Working data: Begin

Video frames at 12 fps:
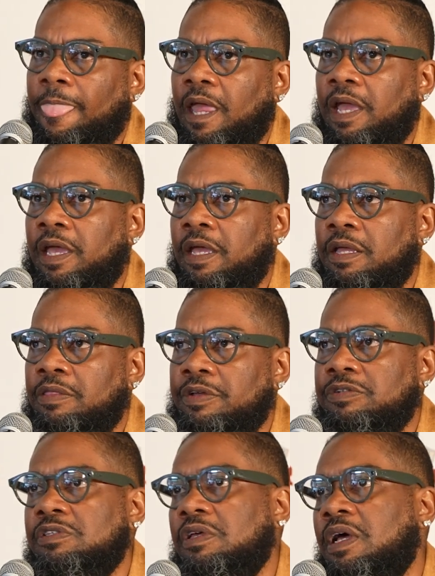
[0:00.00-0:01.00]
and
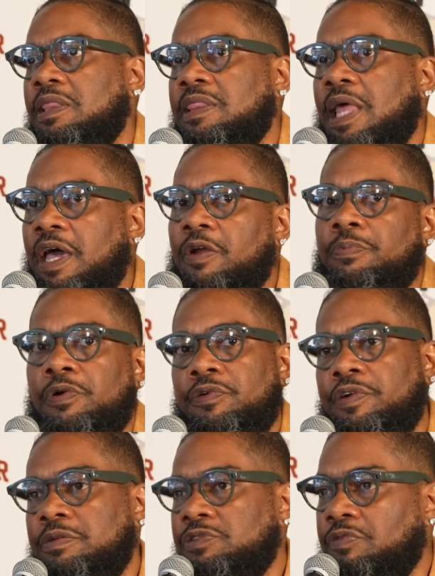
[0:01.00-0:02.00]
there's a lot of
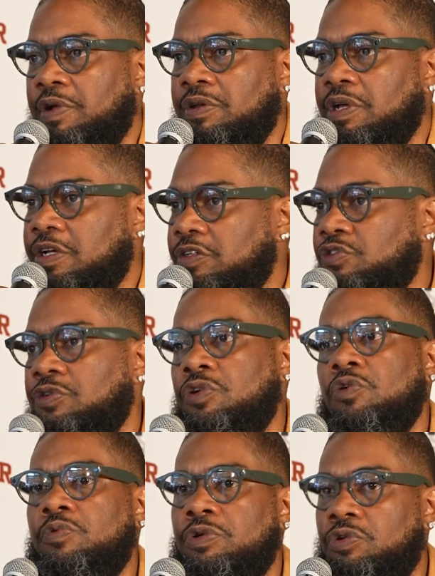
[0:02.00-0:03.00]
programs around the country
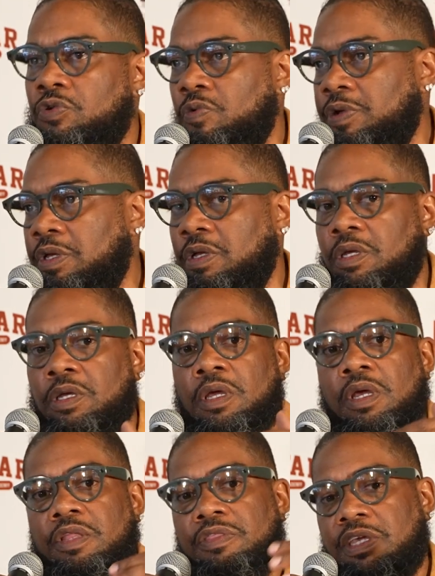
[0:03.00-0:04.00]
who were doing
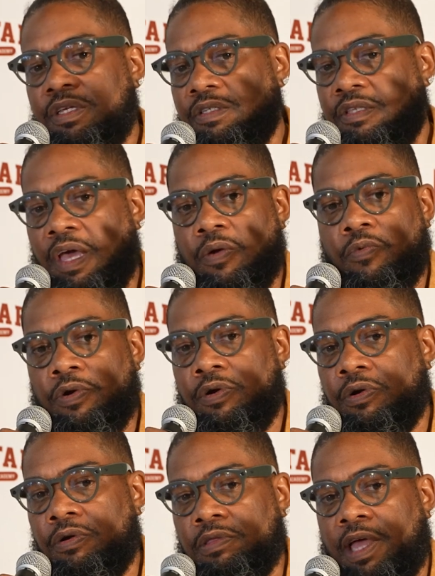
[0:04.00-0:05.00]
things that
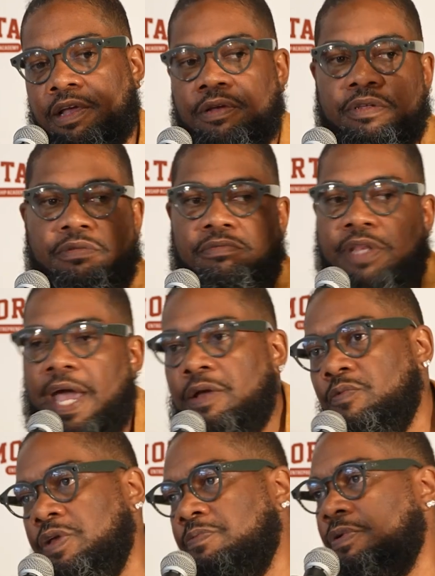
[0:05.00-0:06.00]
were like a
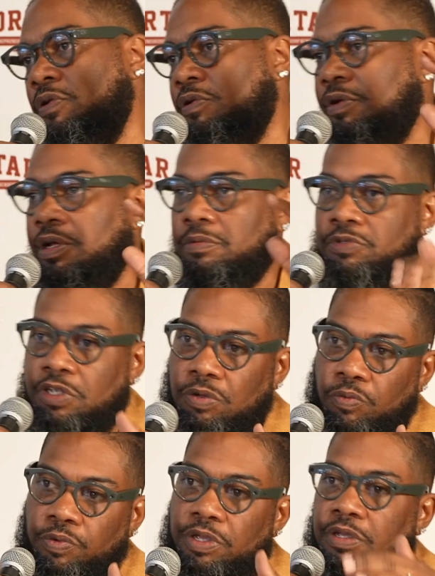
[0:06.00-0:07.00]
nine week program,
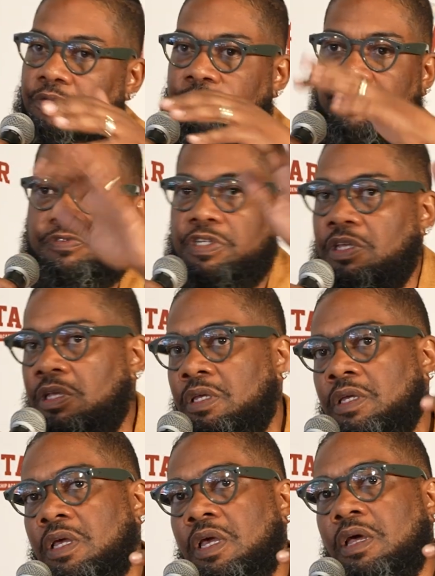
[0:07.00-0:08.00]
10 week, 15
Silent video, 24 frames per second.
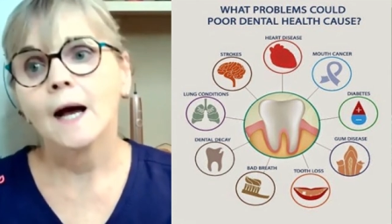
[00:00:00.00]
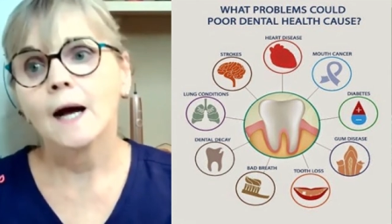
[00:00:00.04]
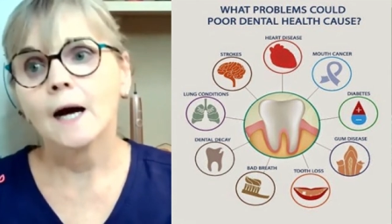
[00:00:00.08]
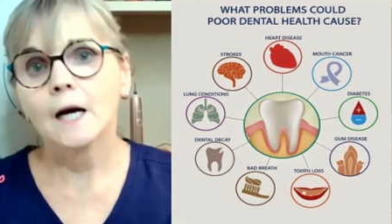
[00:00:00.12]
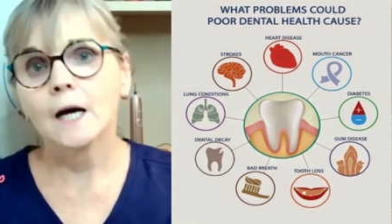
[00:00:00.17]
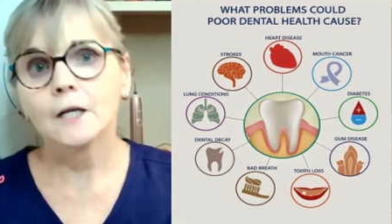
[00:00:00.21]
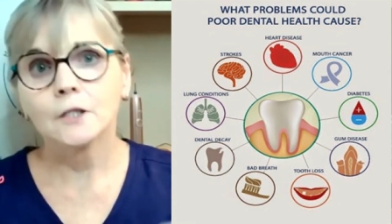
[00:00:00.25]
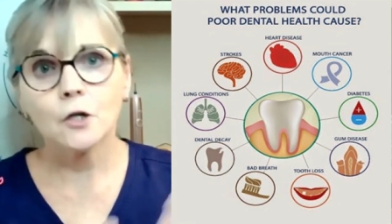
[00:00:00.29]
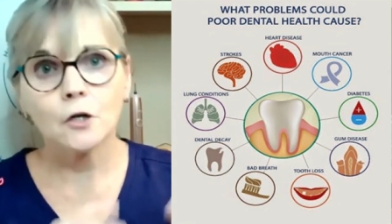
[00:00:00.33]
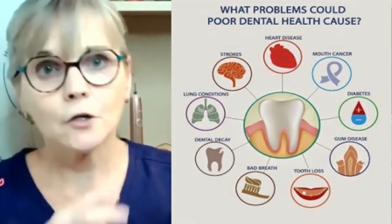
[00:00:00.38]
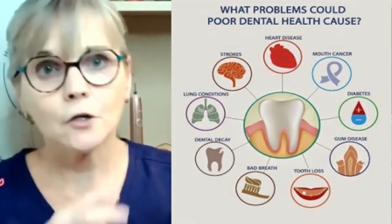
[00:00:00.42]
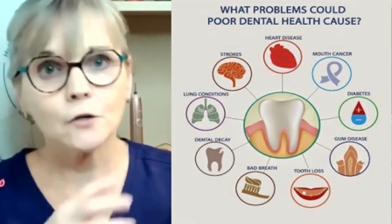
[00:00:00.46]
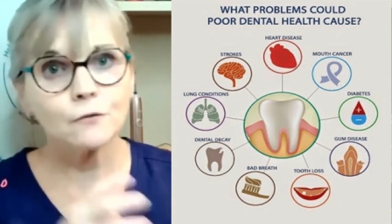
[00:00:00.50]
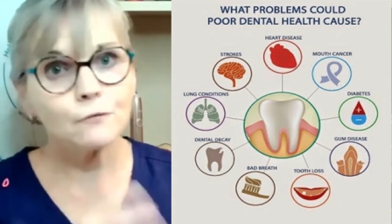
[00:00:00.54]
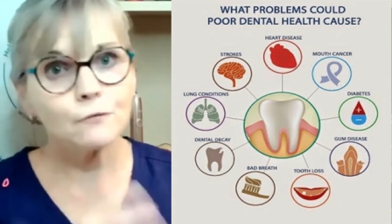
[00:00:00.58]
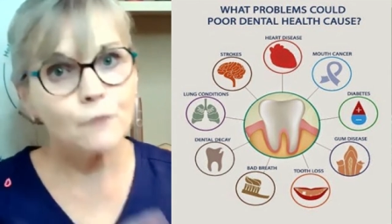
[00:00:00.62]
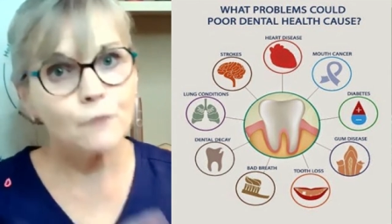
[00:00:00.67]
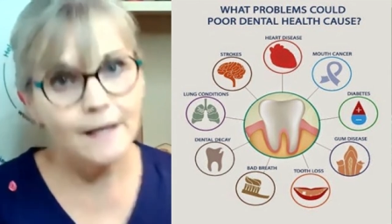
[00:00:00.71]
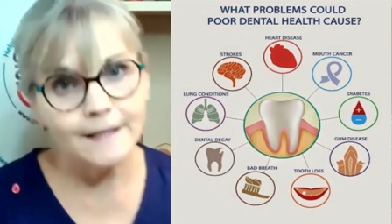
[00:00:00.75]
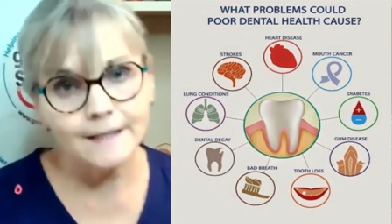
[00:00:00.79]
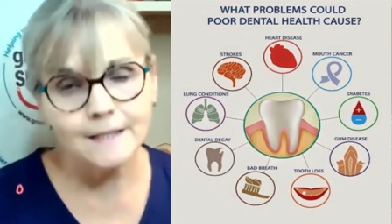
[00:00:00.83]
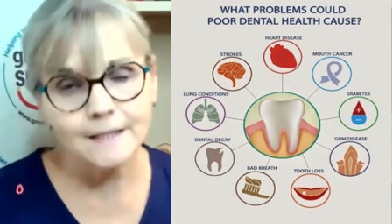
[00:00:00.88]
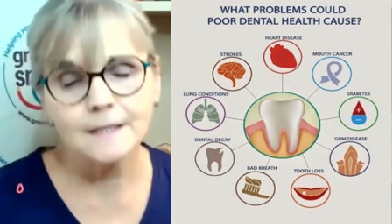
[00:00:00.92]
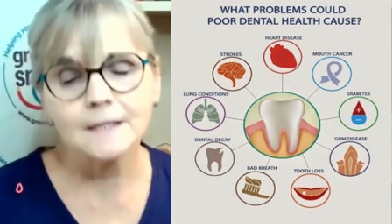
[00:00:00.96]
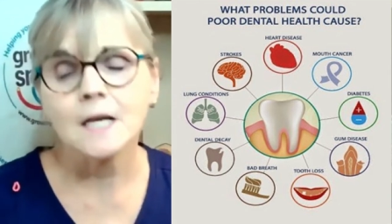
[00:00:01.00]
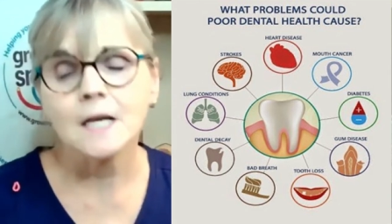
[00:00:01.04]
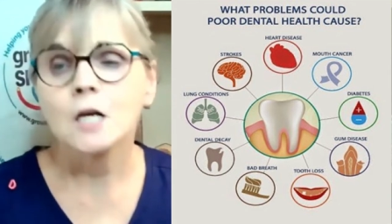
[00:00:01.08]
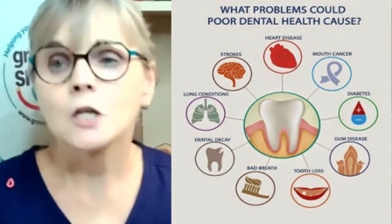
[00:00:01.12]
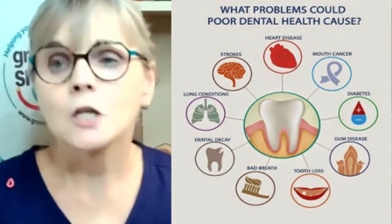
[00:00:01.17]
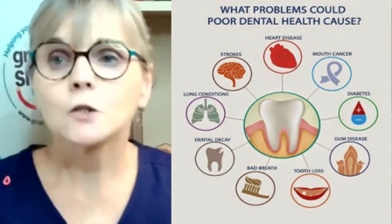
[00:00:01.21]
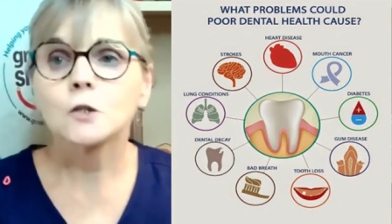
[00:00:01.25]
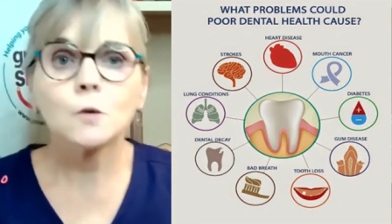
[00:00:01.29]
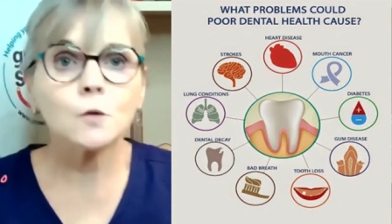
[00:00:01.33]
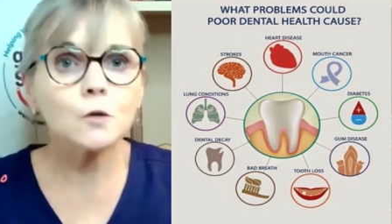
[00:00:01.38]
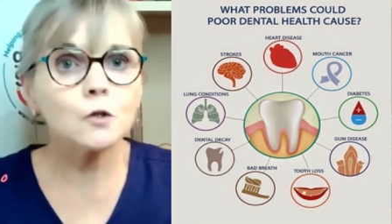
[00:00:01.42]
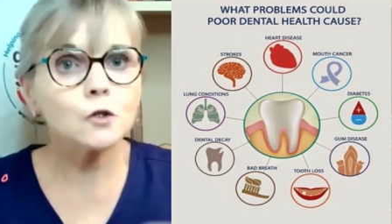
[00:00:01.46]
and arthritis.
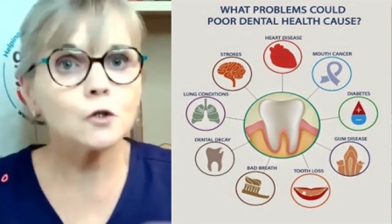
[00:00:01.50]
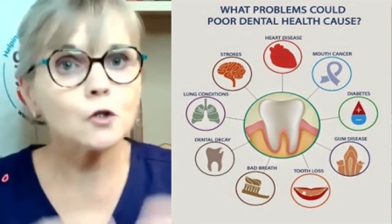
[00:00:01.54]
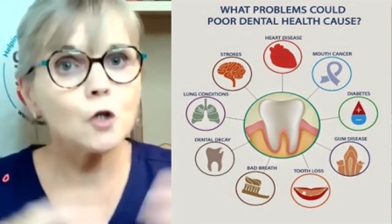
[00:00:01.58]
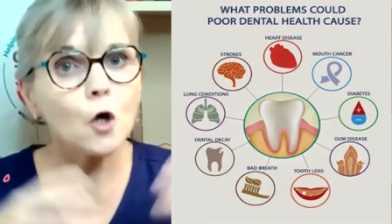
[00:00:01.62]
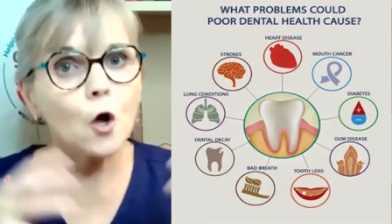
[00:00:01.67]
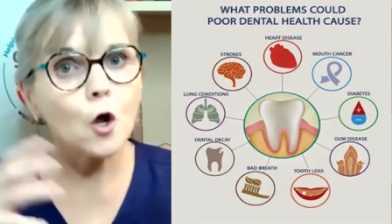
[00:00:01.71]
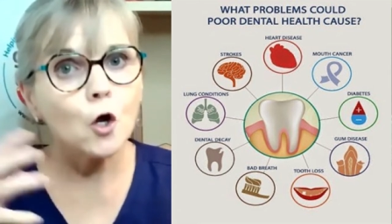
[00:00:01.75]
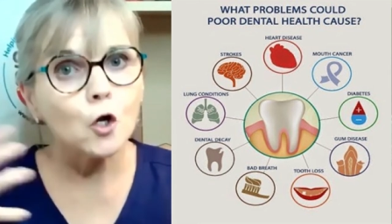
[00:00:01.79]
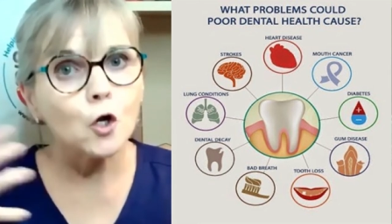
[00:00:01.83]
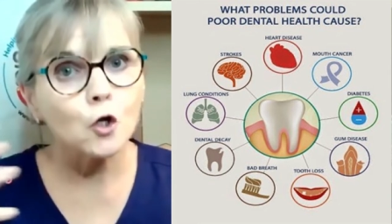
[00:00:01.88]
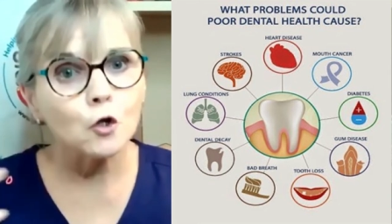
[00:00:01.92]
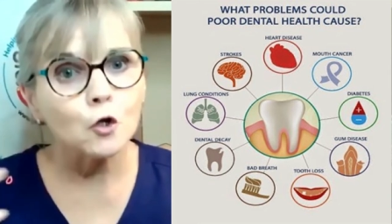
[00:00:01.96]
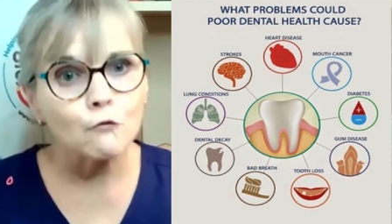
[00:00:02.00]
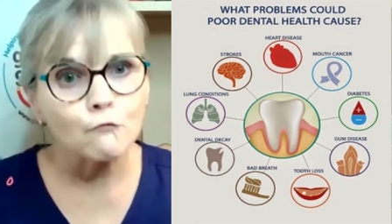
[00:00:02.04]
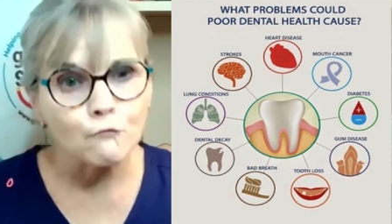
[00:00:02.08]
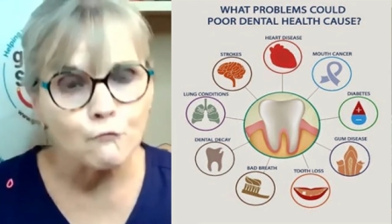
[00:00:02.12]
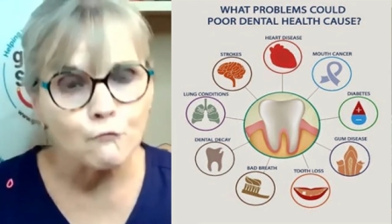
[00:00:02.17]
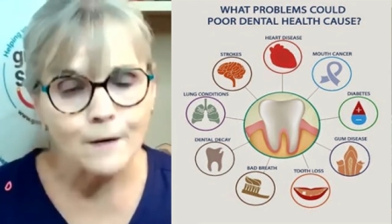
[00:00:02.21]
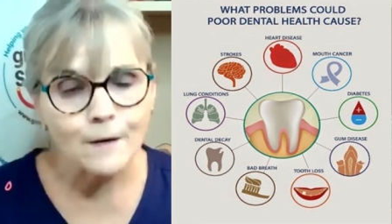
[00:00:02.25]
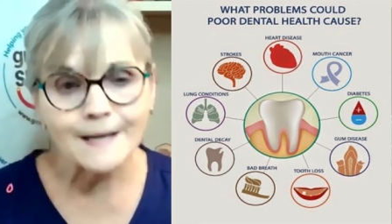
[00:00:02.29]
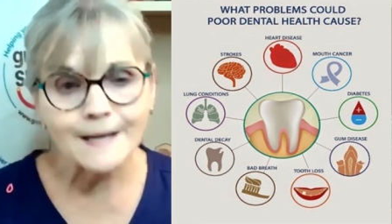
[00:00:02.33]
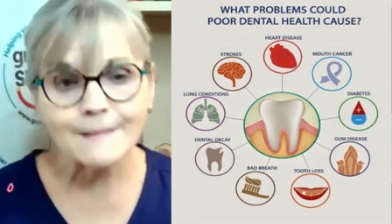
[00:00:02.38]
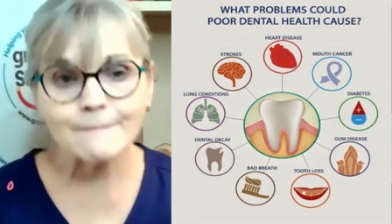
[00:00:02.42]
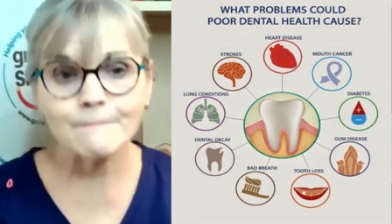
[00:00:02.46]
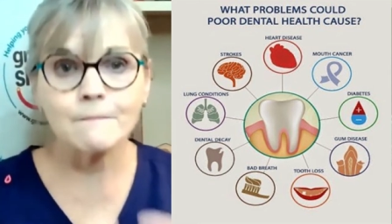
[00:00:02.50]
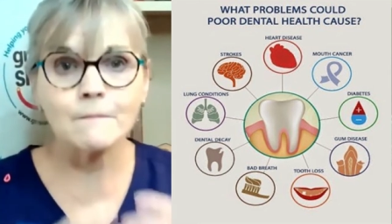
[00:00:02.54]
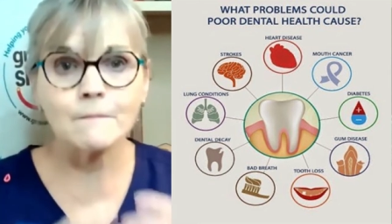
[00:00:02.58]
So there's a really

Working data: End

Write out the data exactly, but not its pictures.

Output below ▸
Video frames at 12 fps:
[0:00.00-0:01.00]
and
[0:01.00-0:02.00]
there's a lot of
[0:02.00-0:03.00]
programs around the country
[0:03.00-0:04.00]
who were doing
[0:04.00-0:05.00]
things that
[0:05.00-0:06.00]
were like a
[0:06.00-0:07.00]
nine week program,
[0:07.00-0:08.00]
10 week, 15
Silent video, 24 frames per second.
[00:00:00.00]
[00:00:00.04]
[00:00:00.08]
[00:00:00.12]
[00:00:00.17]
[00:00:00.21]
[00:00:00.25]
[00:00:00.29]
[00:00:00.33]
[00:00:00.38]
[00:00:00.42]
[00:00:00.46]
[00:00:00.50]
[00:00:00.54]
[00:00:00.58]
[00:00:00.62]
[00:00:00.67]
[00:00:00.71]
[00:00:00.75]
[00:00:00.79]
[00:00:00.83]
[00:00:00.88]
[00:00:00.92]
[00:00:00.96]
[00:00:01.00]
[00:00:01.04]
[00:00:01.08]
[00:00:01.12]
[00:00:01.17]
[00:00:01.21]
[00:00:01.25]
[00:00:01.29]
[00:00:01.33]
[00:00:01.38]
[00:00:01.42]
[00:00:01.46]
and arthritis.
[00:00:01.50]
[00:00:01.54]
[00:00:01.58]
[00:00:01.62]
[00:00:01.67]
[00:00:01.71]
[00:00:01.75]
[00:00:01.79]
[00:00:01.83]
[00:00:01.88]
[00:00:01.92]
[00:00:01.96]
[00:00:02.00]
[00:00:02.04]
[00:00:02.08]
[00:00:02.12]
[00:00:02.17]
[00:00:02.21]
[00:00:02.25]
[00:00:02.29]
[00:00:02.33]
[00:00:02.38]
[00:00:02.42]
[00:00:02.46]
[00:00:02.50]
[00:00:02.54]
[00:00:02.58]
So there's a really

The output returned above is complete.